Uh, no. The Republicans Party fought tooth and nail to keep Trump from winning the nomination with leaders in the Republican Party refusing to endorse him at the convention itself. So JMR was correct -- they never wanted him to be the nominee in the first place.
I wouldn't go that far. During the primary, the party infrastructure wanted to ignore him, perhaps appease him because of the attention he brought to their race. He wasn't expected to win. But because you had a 12 man and woman primary, no one could gain a reasonable foothold and Trump sucked the air out of every single debate with, let's be frank, inane bullshit. By the time people figured out he stood a chance to get the nomination, it was down to a few people.
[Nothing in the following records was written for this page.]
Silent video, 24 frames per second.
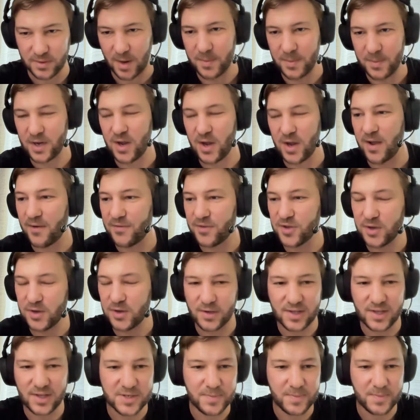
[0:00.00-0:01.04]
I mean, yeah, you have
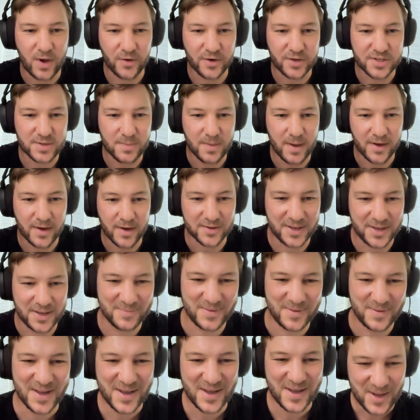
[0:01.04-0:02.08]
to at least be honest about it.
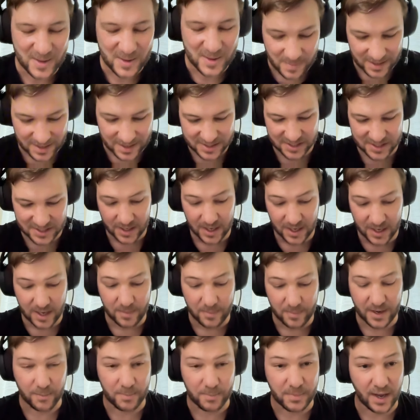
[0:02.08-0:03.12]
but
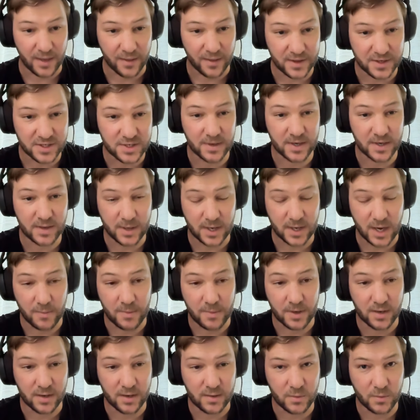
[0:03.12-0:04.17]
I think so. But I
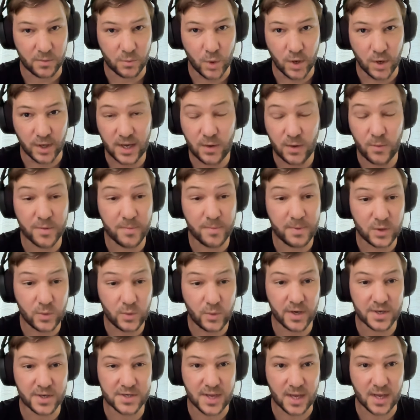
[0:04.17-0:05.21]
mean, working with
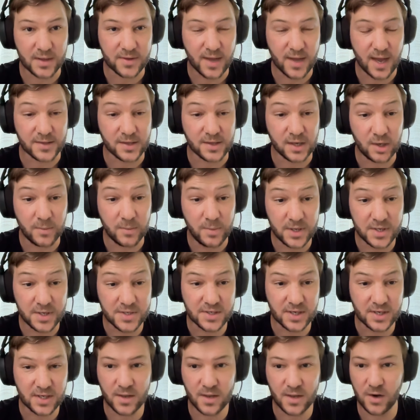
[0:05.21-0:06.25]
Bitcoiners at
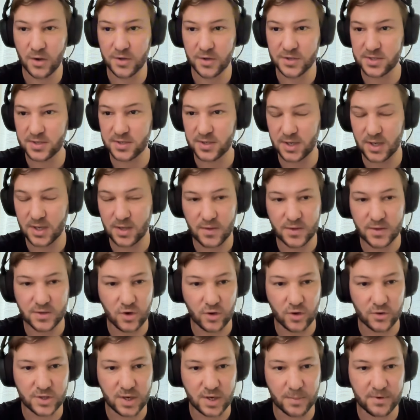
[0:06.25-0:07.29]
AirBTC
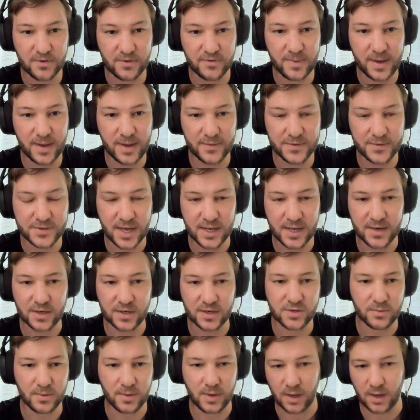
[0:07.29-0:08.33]
this last couple of months, and
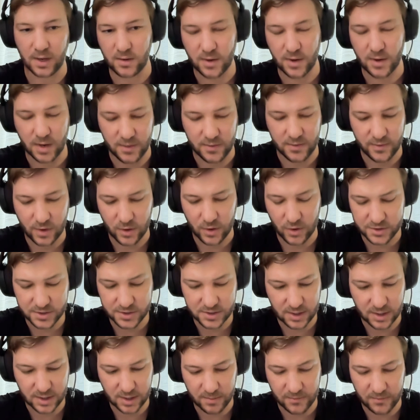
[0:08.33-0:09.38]
actually like over the
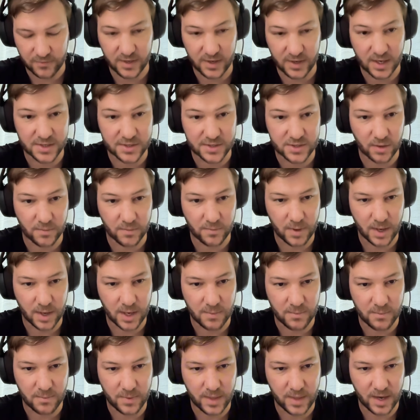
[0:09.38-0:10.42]
last couple of years
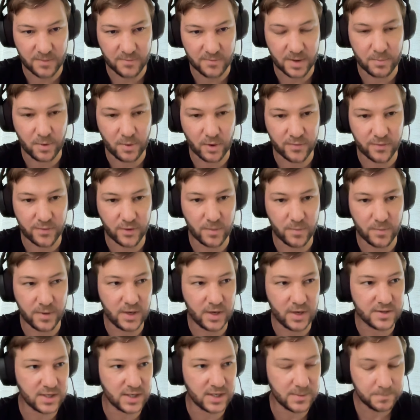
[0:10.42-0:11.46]
on that I've been part of the
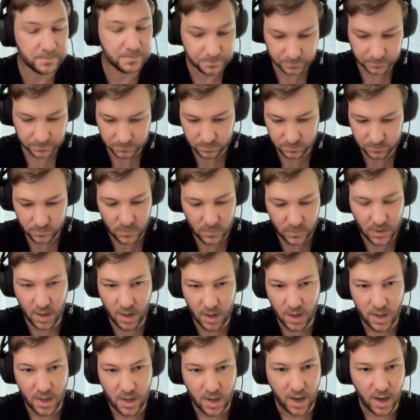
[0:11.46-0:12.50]
community.
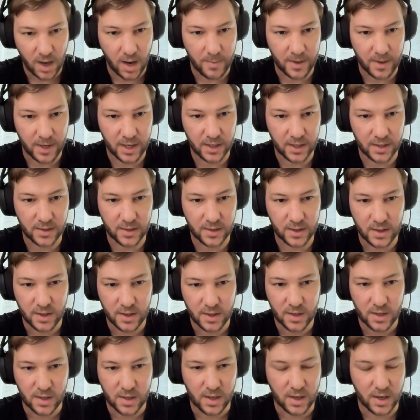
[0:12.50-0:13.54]
I mean,
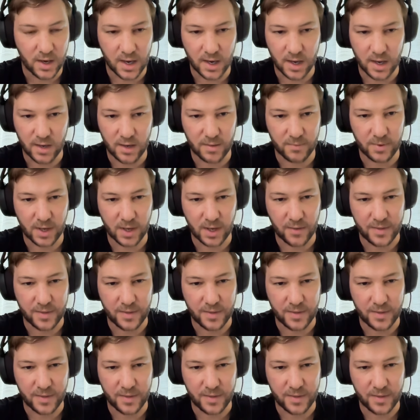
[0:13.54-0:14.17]
I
While most of the party apparatus was somewhat quietly nervous about Trump winning the nomination, they weren't exactly freaking out publicly, because, well, the base of the Republican Party was Donald Trump and Ted Cruz's brand of populism. Early on the primary, a stunning poll came out that, like, 54% of the Republican primary electorate was going to vote for one of the three people who had no political or government administrative service experience (Trump, Carson, and Fiorina). That was when I knew that something was up and I may end up having to vote for a Democrat. At that time, Clinton was like my 14th-ranked candidate choice, and my Democratic picks were tossed out within a couple debates (Webb, Chaffee). By the time the convention came up, the party folded and didn't bother to exercise the power they had, namely, the ability to deny Trump the nomination. It was a rally toward the flag moment, where Ted Cruz got scolded by his donors for making a half-hearted plea to "vote your conscience" (he couldn't even bring himself to say what that meant). And, so, the Republican Party got beat down by its own spinelessness in a few short months.
It only briefly came back with the Access Hollywood tape, and even then, you had people like Jason Chaffetz turn into a pretzel with his weekly "will I or won't I endorse/vote for Trump?" routine. And then Ted Cruz, you know, after all that protestation, bent the knee, because, after all, Ted and Donald were largely the same people with the same voters.